--- Stored data entries ---
------------------------------------------------
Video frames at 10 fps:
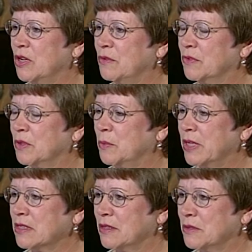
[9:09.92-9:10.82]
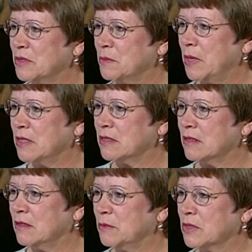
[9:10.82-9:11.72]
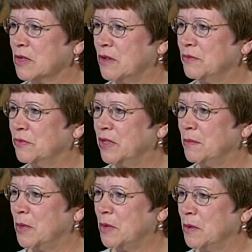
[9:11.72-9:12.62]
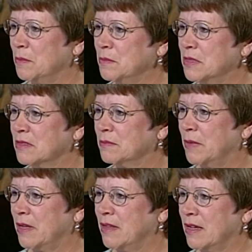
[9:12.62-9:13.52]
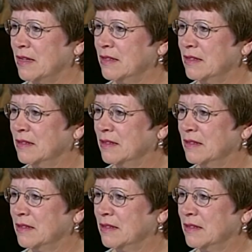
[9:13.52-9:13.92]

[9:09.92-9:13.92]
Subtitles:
over in West Costa Mesa that was called Freedom Homes by then?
------------------------------------------------
--- TASK OBJECTIVE ---
Starting at the line that contains "[9:11.72-9:12.62]" and ending at the final line of the data, reproduce each line exactly. Pictures stay out of the copy.

--- EXERCISE ANSWER ---
[9:11.72-9:12.62]
[9:12.62-9:13.52]
[9:13.52-9:13.92]

[9:09.92-9:13.92]
Subtitles:
over in West Costa Mesa that was called Freedom Homes by then?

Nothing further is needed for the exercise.